All around, I followed my basic twenty-four hour prep-and-proof plan, the process I’ve been fine tuning for years even before this starter, and which works for me fairly consistently.

Only it sometimes doesn’t.

Like this summer.

This summer we had a heat wave for a solid month where the temperatures outside rarely dropped below twenty-five degrees at night and routinely stuck in the mid-to-high thirties during the day. Also, it rarely dropped below twenty-five degrees in our house (including the kitchen) which was a nightmare, the waking kind, because I could hardly sleep in those conditions.

All the bread I baked during this month flopped.

Poor rise. Dense crumb. Edible … but not enjoyable.

And at the time I got it into my head that the heat was putting my yeast into some runaway proof and I was missing the window to bake it and get a good loaf.

However.

I’ve had a few months to think about this, and my nineteen degree kitchen (where I proofed today’s loaf to within one standard deviation of perfection) only added another layer of evidence to my theory.

“You’d think the yeast would have liked the heat.” Went the conversation with my wife. “But I think my yeast aren’t loving it.”

Not all yeast are created equally, after all. In fact, there are fifteen hundred known varieties of yeast, and the yeast that come in the little envelope from the grocery store may have very little lineage in common with the yeast I caught in my kitchen two and a half years ago.

The yeast from the store are bred to grow consistently, quickly and thrive at warm temperatures.

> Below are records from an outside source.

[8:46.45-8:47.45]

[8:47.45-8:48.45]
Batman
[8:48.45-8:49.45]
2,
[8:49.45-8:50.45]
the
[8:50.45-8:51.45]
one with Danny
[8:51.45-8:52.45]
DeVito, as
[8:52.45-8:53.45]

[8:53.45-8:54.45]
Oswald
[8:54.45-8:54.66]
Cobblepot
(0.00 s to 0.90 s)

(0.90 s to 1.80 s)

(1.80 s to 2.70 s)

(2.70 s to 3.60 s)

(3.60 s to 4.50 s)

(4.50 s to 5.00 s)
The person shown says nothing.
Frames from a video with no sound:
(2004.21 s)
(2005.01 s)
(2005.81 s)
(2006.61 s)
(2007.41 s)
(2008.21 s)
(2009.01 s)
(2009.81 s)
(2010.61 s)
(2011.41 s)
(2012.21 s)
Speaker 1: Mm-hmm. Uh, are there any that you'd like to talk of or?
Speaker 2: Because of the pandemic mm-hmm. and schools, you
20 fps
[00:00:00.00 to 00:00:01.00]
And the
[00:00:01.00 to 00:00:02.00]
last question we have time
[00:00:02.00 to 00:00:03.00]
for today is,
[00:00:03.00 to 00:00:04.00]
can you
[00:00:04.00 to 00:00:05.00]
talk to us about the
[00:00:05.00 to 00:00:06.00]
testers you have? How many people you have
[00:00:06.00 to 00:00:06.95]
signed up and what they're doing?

I’d be willing to bet that whatever yeast I found thriving in my kitchen air and trapped in my starter probably prefer, say, a dry central Canadian climate and do quite well in my nineteen degree kitchen. Wouldn’t it make sense, after all, that the most common yeast floating around my house were probably plentiful enough to be caught because they actually favoured … preferred … had maybe even adapted to … the conditions of my house?

So, back in June when my house was eight or nine degrees warmer than normal, those nineteen-degree-loving yeast … well, they made some garbage bread.

And today, when my thermostat is regulating the house to optimal conditions for both me and my yeast … well logically they made a loaf of awesome bread.